PyQBPP program for the assignment problem

We are now ready to design a PyQBPP program for the assignment problem. In this program, a fixed matrix $C$ of size $4\times4$ is given as an array. qbpp.array() automatically converts nested Python lists into nested array objects, so multi-dimensional arrays can be created concisely. The formulas for $f(X)$ and $g(X)$ are defined using array functions and operations. Here, qbpp.constrain(qbpp.vector_sum(x, axis=1), equal=1) returns an array of QUBO expressions that take the minimum value 0 when the equality vector_sum(x, axis=1) == 1 is satisfied. In fact, it returns the same QUBO expressions as qbpp.sqr(qbpp.vector_sum(x, axis=1) - 1). Also, c * x returns a matrix obtained by computing the element-wise product of c and x, and therefore qbpp.sum(c * x) returns g(X).

import pyqbpp as qbpp

c = qbpp.array([[58, 73, 91, 44],
                [62, 15, 87, 39],
                [78, 56, 23, 94],
                [11, 85, 68, 72]])
x = qbpp.var("x", shape=(4, 4))
f = qbpp.sum(qbpp.constrain(qbpp.vector_sum(x, axis=1), equal=1)) + \
    qbpp.sum(qbpp.constrain(qbpp.vector_sum(x, axis=0), equal=1))
g = qbpp.sum(c * x)
h = 1000 * f + g
h.simplify_as_binary()

solver = qbpp.EasySolver(h)
sol = solver.search(time_limit=1.0)
print("sol =", sol)
result = qbpp.onehot_to_int(sol(x), axis=1)
print("Result :", result)
for i in range(len(result)):
    print(f"c[{i}][{result[i]}] = {c[i][result[i]]}")
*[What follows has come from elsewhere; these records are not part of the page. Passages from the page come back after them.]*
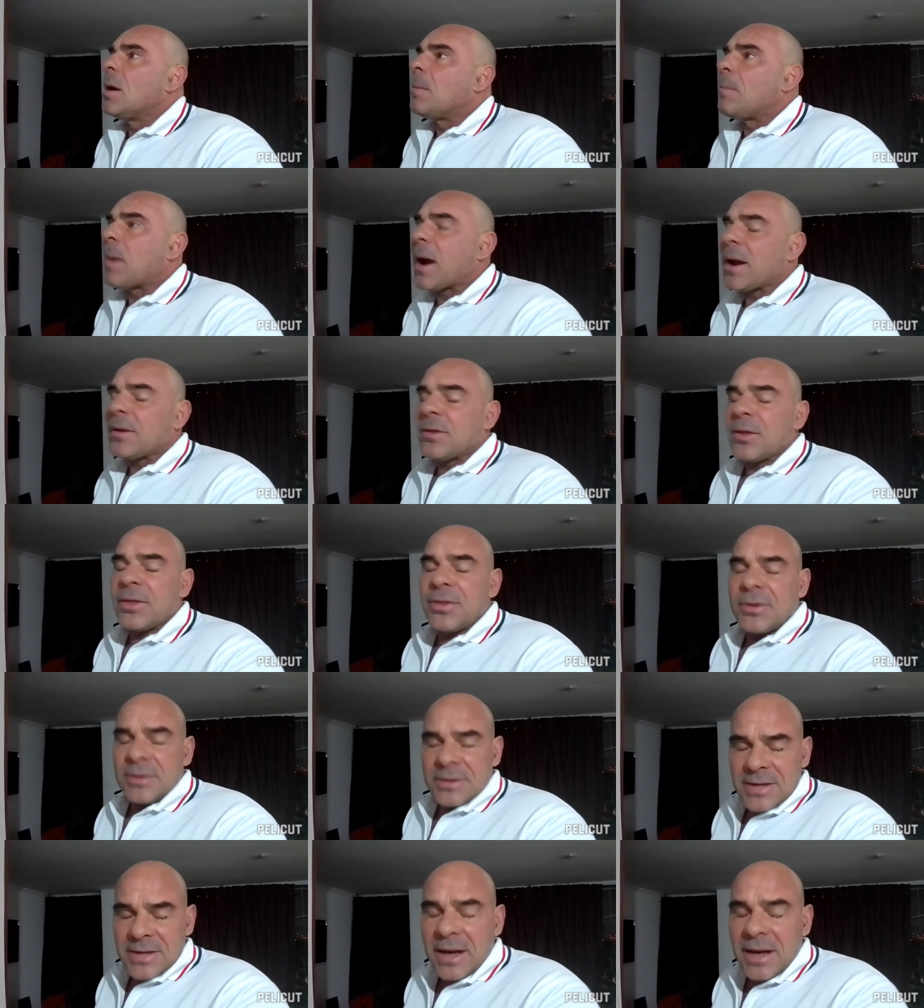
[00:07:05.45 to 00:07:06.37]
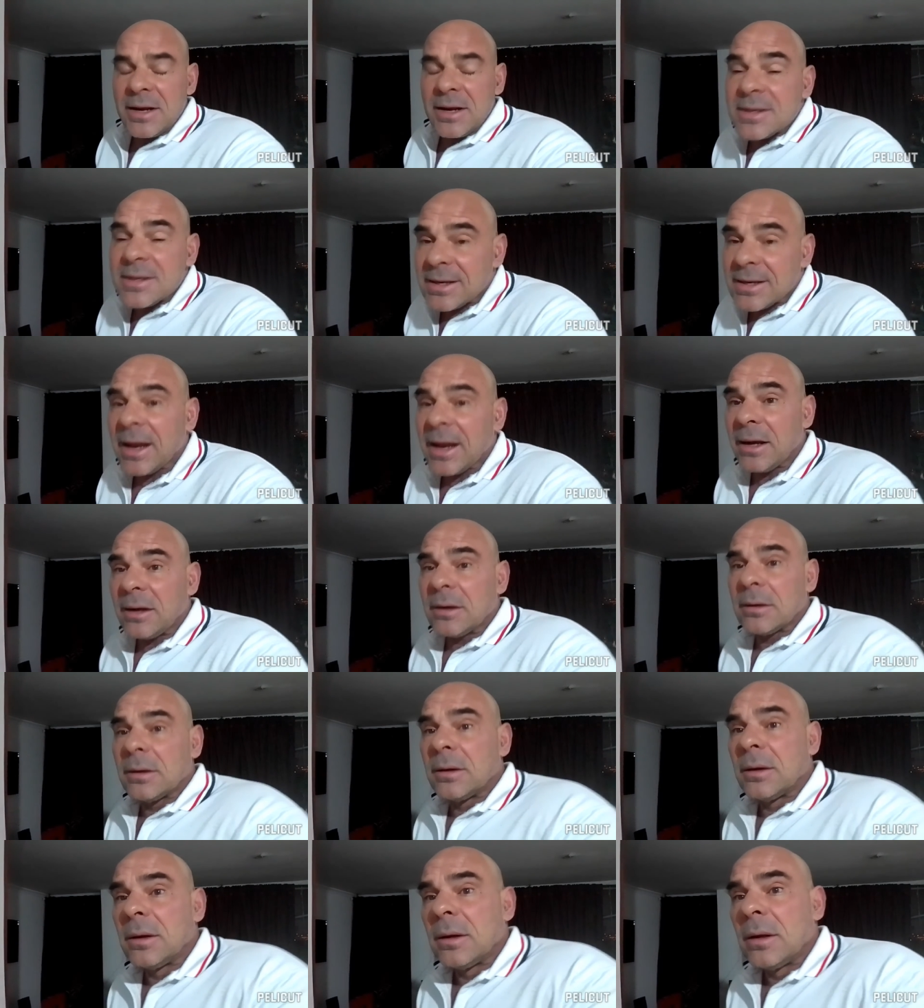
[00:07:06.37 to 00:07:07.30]
By the second set,
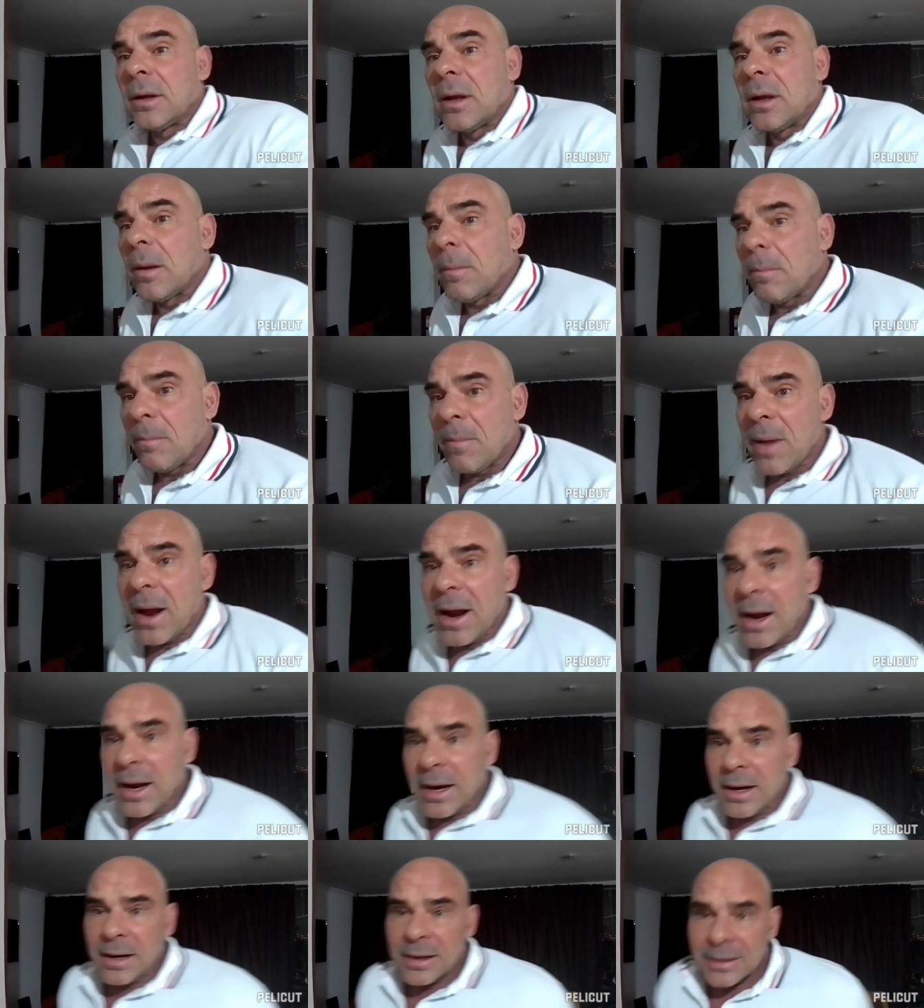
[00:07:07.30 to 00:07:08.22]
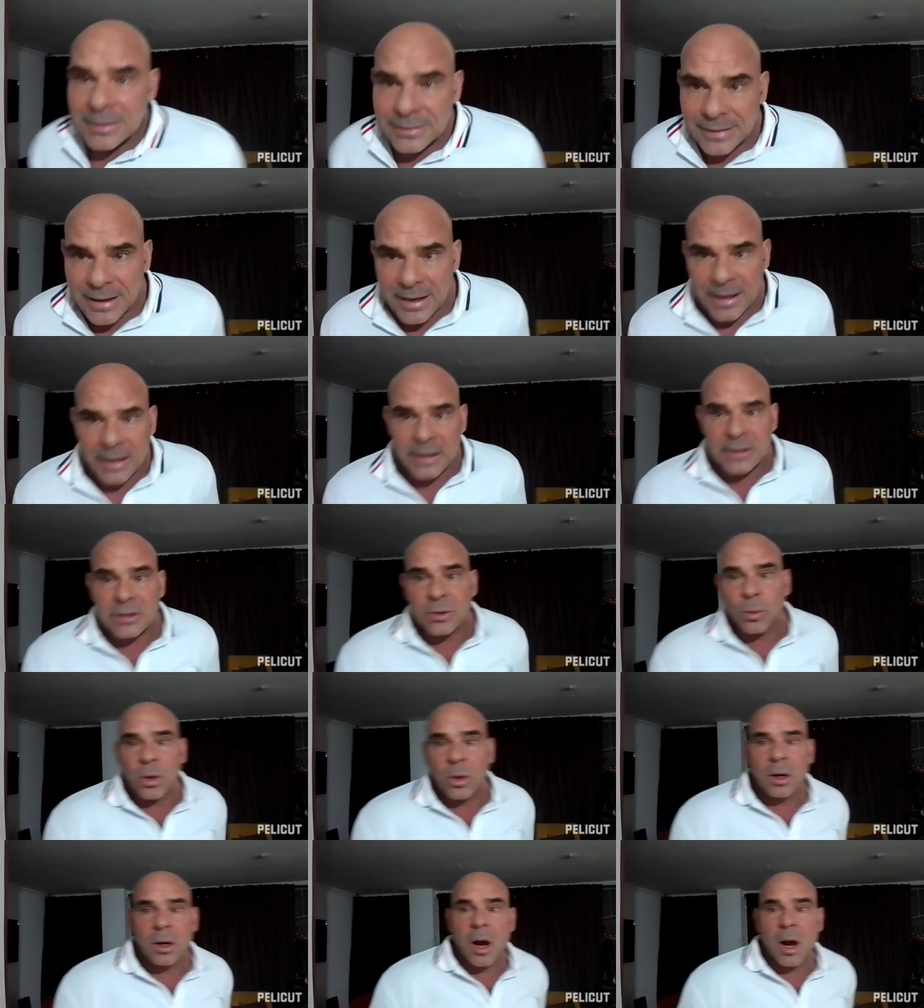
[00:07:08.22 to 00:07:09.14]
my legs
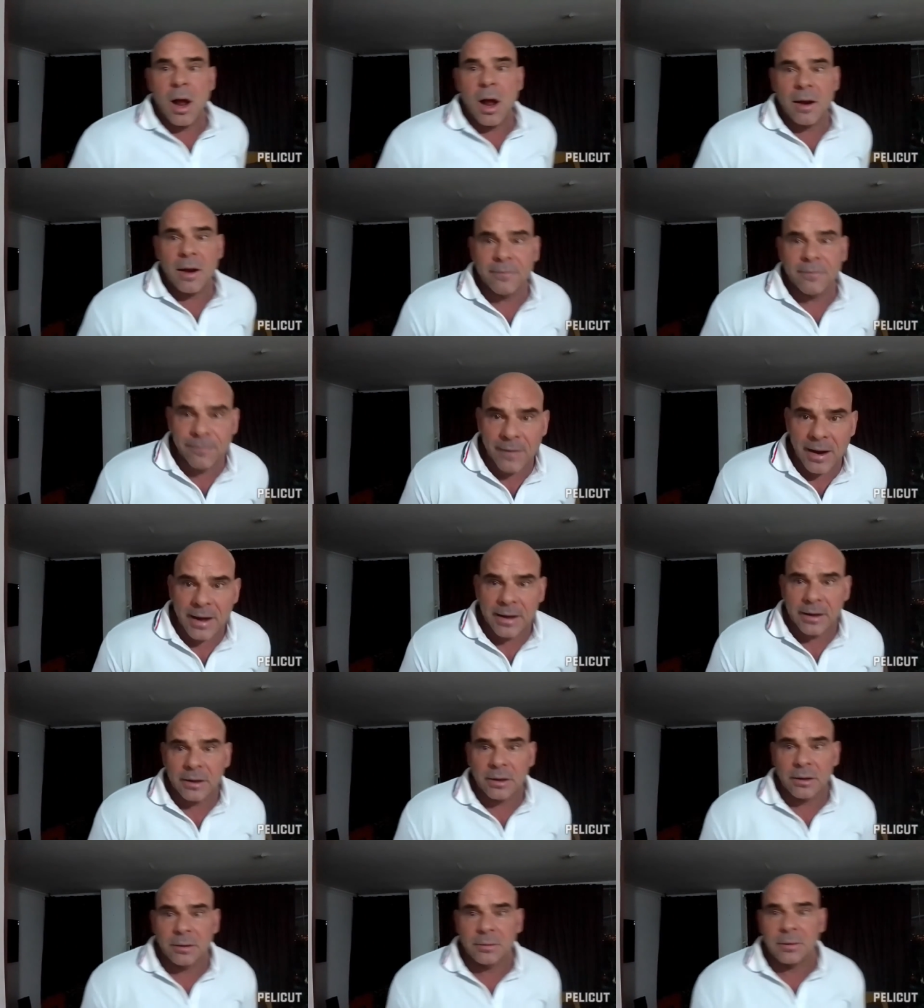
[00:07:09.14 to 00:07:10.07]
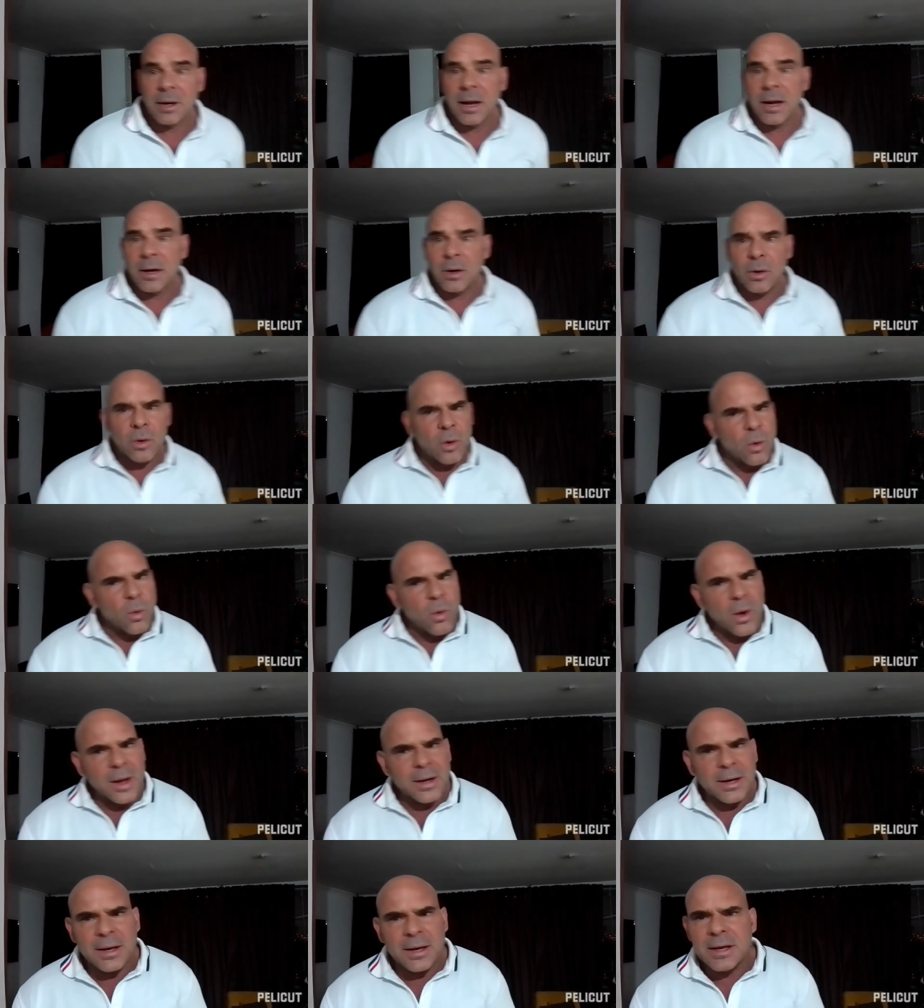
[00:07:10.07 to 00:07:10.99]
were on fire. I don't know
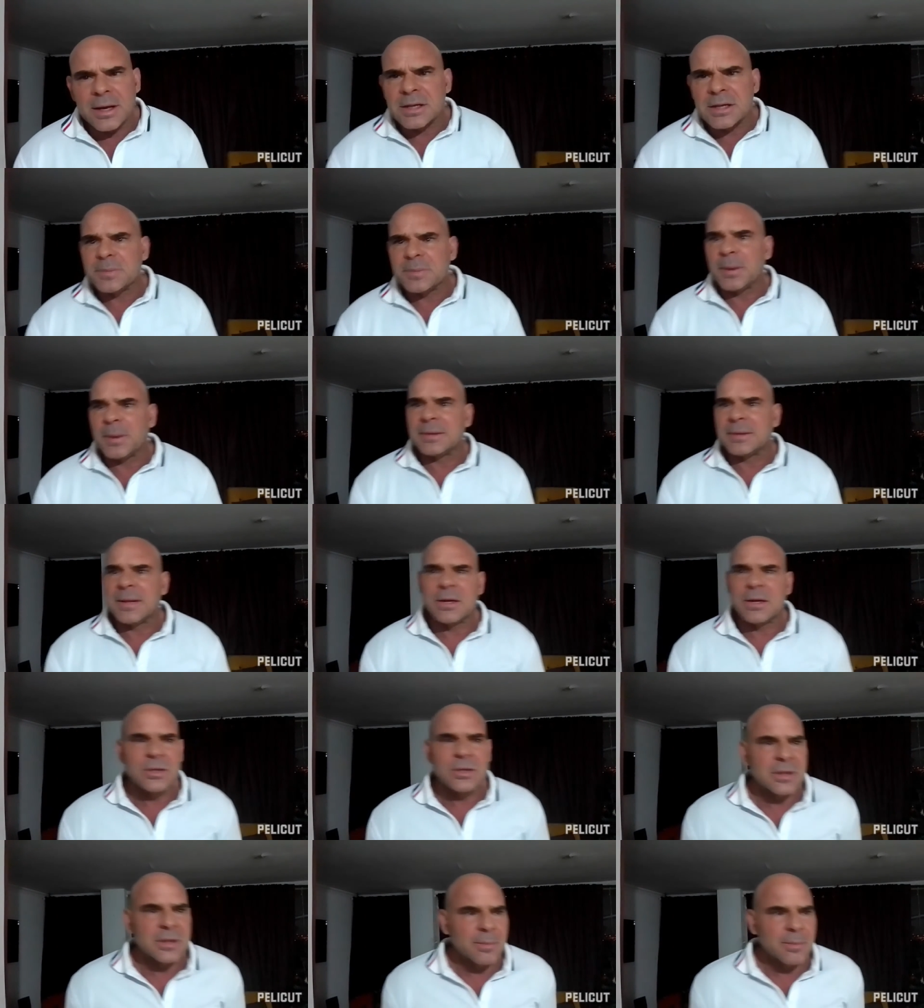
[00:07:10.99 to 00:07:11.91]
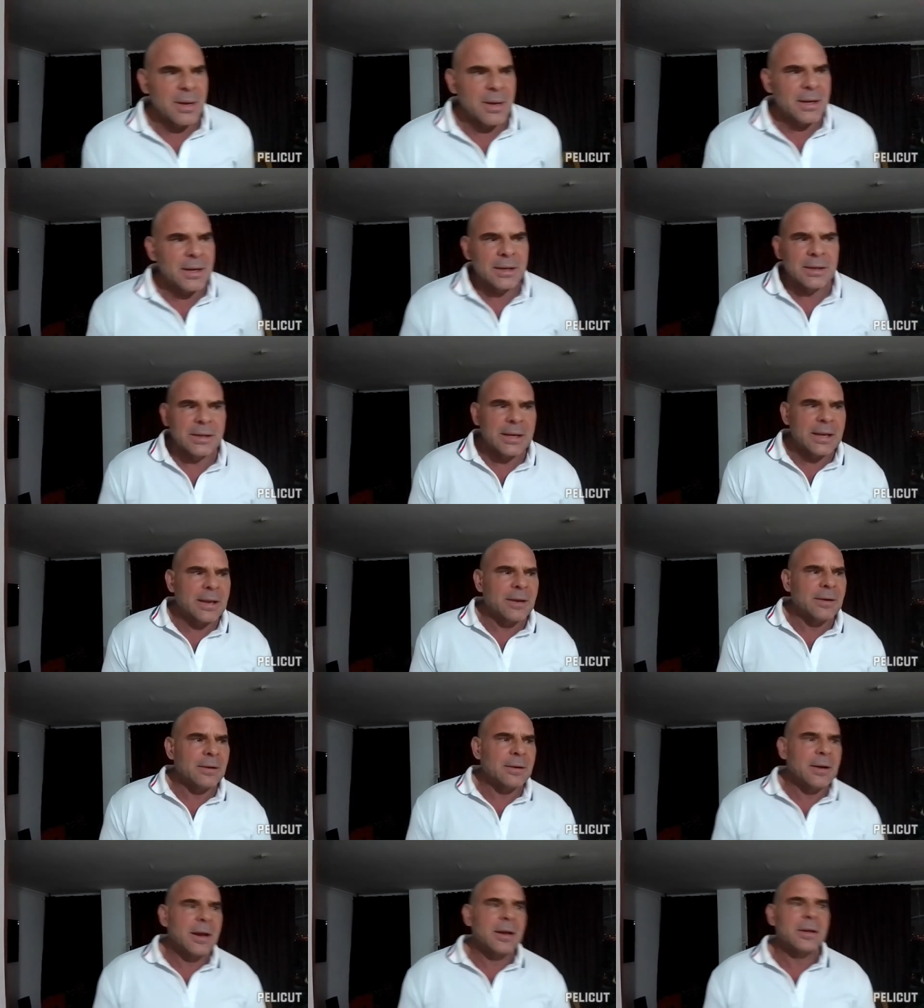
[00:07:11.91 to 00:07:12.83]
what it is, but they just immediately
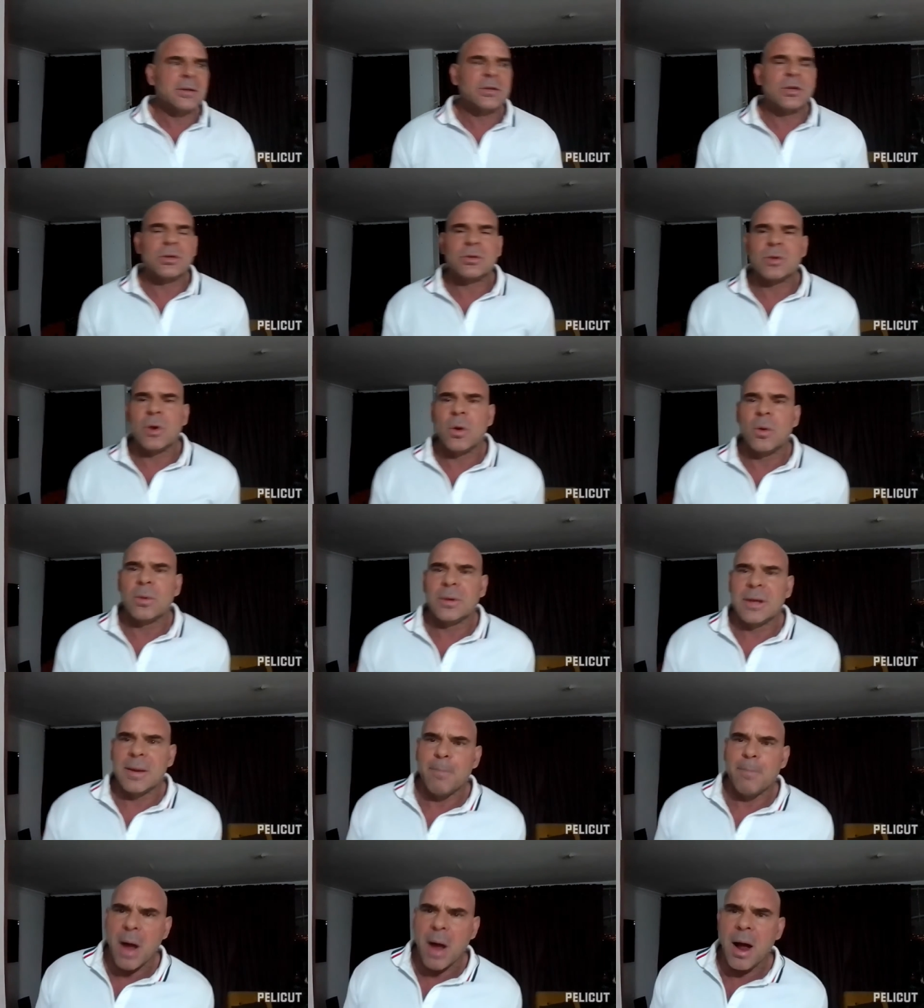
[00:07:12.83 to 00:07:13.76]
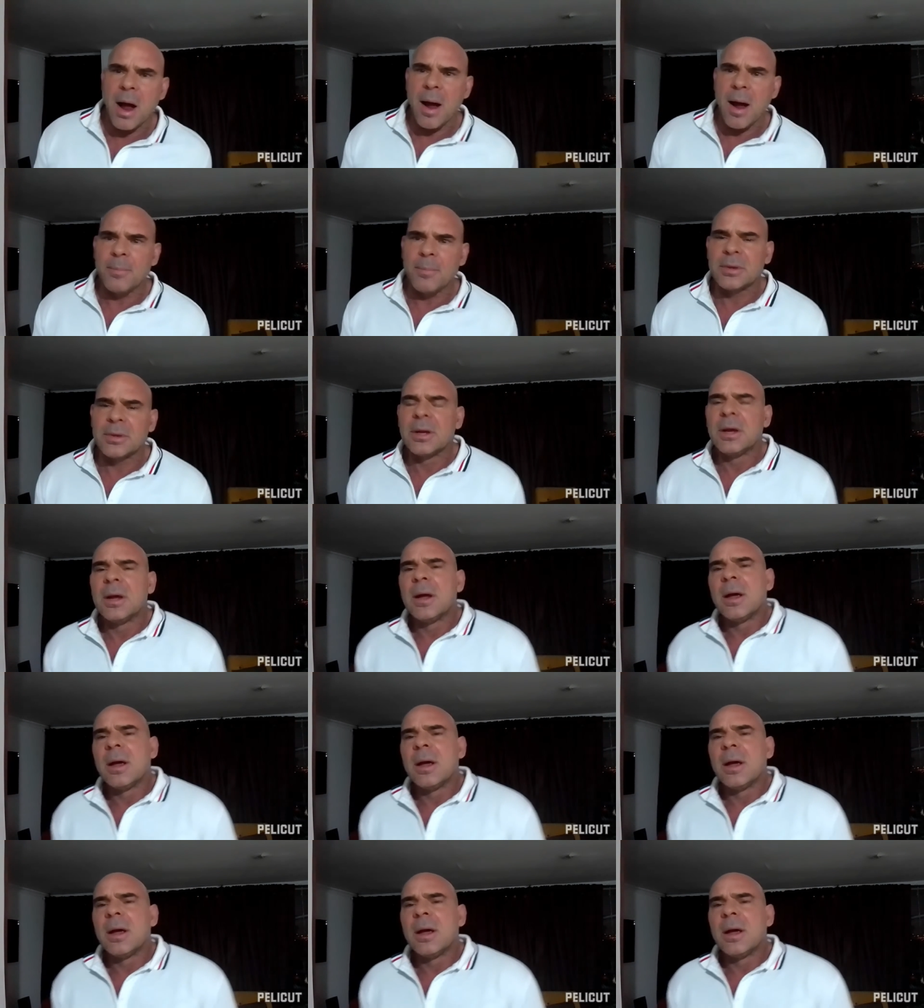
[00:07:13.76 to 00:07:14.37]
get not just only pumped,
We use the Easy Solver to find a solution of h. For an Easy Solver object solver for h, the time limit for searching a solution is set to 1.0 seconds by passing time_limit=1.0 to search(). The resulting permutation is stored in result, and the selected c[i][j] values are printed in turn. The output of this program is as follows:

sol = 93:{x[0][0]: 0, x[0][1]: 0, x[0][2]: 0, x[0][3]: 1, x[1][0]: 0, x[1][1]: 1, x[1][2]: 0, x[1][3]: 0, x[2][0]: 0, x[2][1]: 0, x[2][2]: 1, x[2][3]: 0, x[3][0]: 1, x[3][1]: 0, x[3][2]: 0, x[3][3]: 0}
Result : [3, 1, 2, 0]
c[0][3] = 44
c[1][1] = 15
c[2][2] = 23
c[3][0] = 11

NOTE For an expression f and an integer m, qbpp.constrain(f, equal=m) returns an expression sqr(f - m), which takes the minimum value 0 if and only if the equality f == m is satisfied.